Sekretaris Jenderal Kementerian Kehutanan, Mahfudz, menegaskan bahwa agroforestri merupakan solusi teknis paling relevan untuk menyelaraskan fungsi lindung dan produksi hutan.
“Visi kita dalam Renstra 2025-2029 adalah menjadikan kawasan hutan sebagai entitas tapak yang mengalirkan manfaat ekologi, ekonomi, dan sosial. Hutan harus hadir sebagai ruang hidup yang produktif dan lestari, bukan hanya kawasan yang dilindungi, tetapi mampu memberikan manfaat nyata bagi ekonomi masyarakat dan keadilan sosial,” tegasnya.
Integrasi antara tanaman kehutanan (multipurpose tree species) dengan tanaman pertanian dalam sistem agroforestri diharapkan mampu memperbaiki kesuburan tanah dan meningkatkan stok karbon nasional. Pendekatan ini dinilai krusial untuk memitigasi risiko bencana hidrometeorologi serta dampak perubahan iklim global.

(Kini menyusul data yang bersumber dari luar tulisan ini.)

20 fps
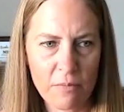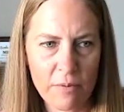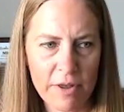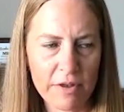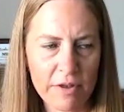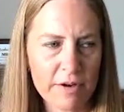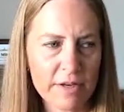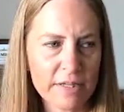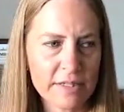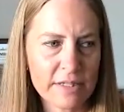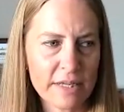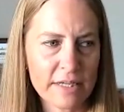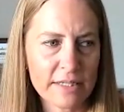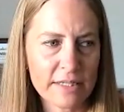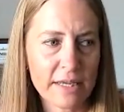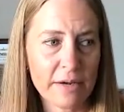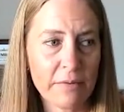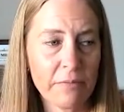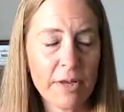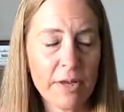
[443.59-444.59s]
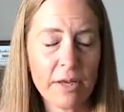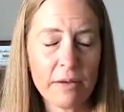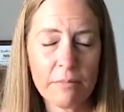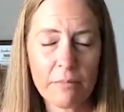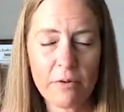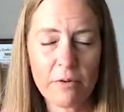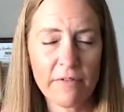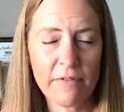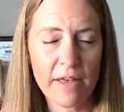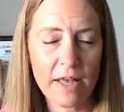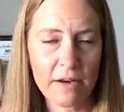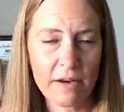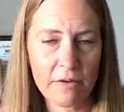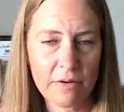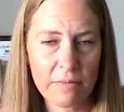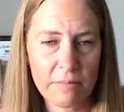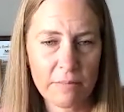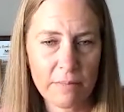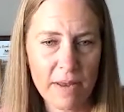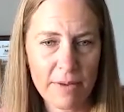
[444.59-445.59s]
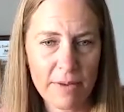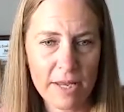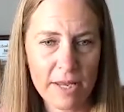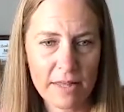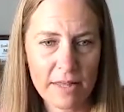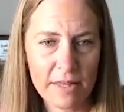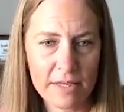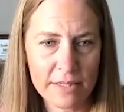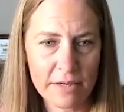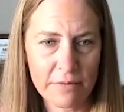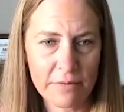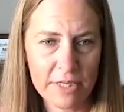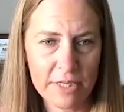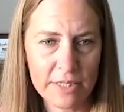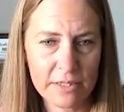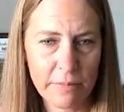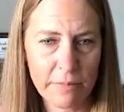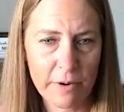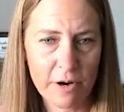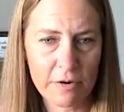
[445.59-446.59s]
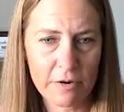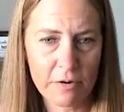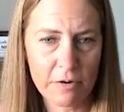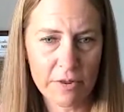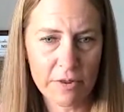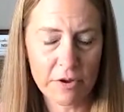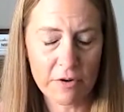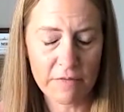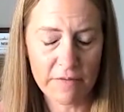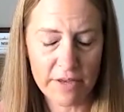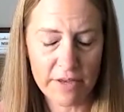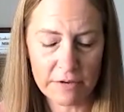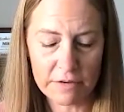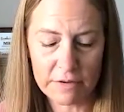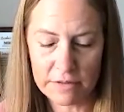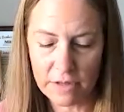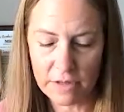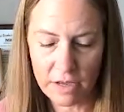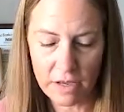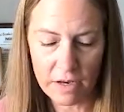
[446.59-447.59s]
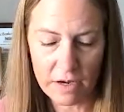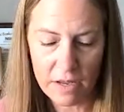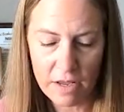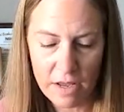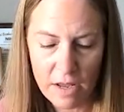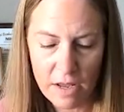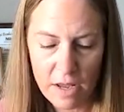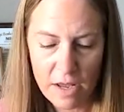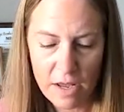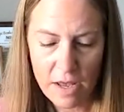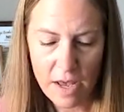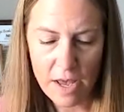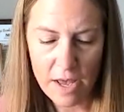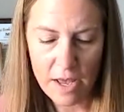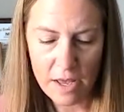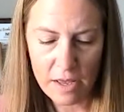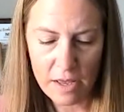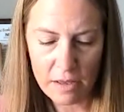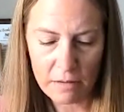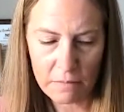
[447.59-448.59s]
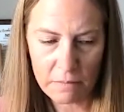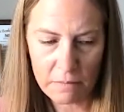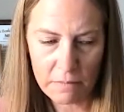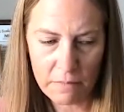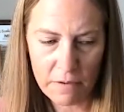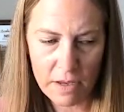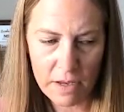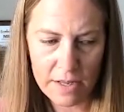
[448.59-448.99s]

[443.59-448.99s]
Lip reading: Whether it's things that we can prevent or maybe things that we need to partner with our vendors on.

Mahfudz mengingatkan bahwa pengelolaan hutan masa kini memerlukan pendekatan yang kolaboratif dan berbasis bukti (evidence-based). “Tantangan pengelolaan hutan dan lanskap tidak dapat diselesaikan secara sektoral; diperlukan pendekatan kolaboratif dan berbasis bukti. Kami juga mendorong keterlibatan mitra lain, baik sektor swasta maupun perguruan tinggi, untuk memperkuat program prioritas pemerintah,” tambahnya.

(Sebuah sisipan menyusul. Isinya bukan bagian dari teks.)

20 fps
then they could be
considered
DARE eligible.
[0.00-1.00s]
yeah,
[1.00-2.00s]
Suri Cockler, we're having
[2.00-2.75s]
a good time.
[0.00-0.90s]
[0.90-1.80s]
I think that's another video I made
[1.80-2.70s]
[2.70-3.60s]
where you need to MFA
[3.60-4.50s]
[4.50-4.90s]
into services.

Director General ICRAF, Eliane Ubalijoro, memberikan apresiasi tinggi terhadap sistem agroforestri tradisional di Indonesia yang telah teruji selama ratusan tahun. Ia menyebutkan model-model seperti Repong Damar di Lampung, Tembawang di Kalimantan Barat, hingga Parak di Sumatera Barat sebagai contoh nyata yang layak direplikasi secara luas.
Menurut Eliane, kearifan lokal ini merupakan fondasi kuat bagi pengembangan model bisnis kehutanan modern. Melalui MoU ini, Kementerian Kehutanan mendesak agar segera disusun rencana kerja yang konkret agar dampak manfaatnya dapat langsung dirasakan oleh masyarakat yang tinggal di sekitar kawasan hutan.
Dengan menyatukan pengalaman global ICRAF dan komitmen kebijakan nasional, kolaborasi ini diproyeksikan menjadi tonggak penting dalam mewujudkan hutan Indonesia yang lestari sekaligus meningkatkan taraf hidup masyarakat bawah secara berkeadilan.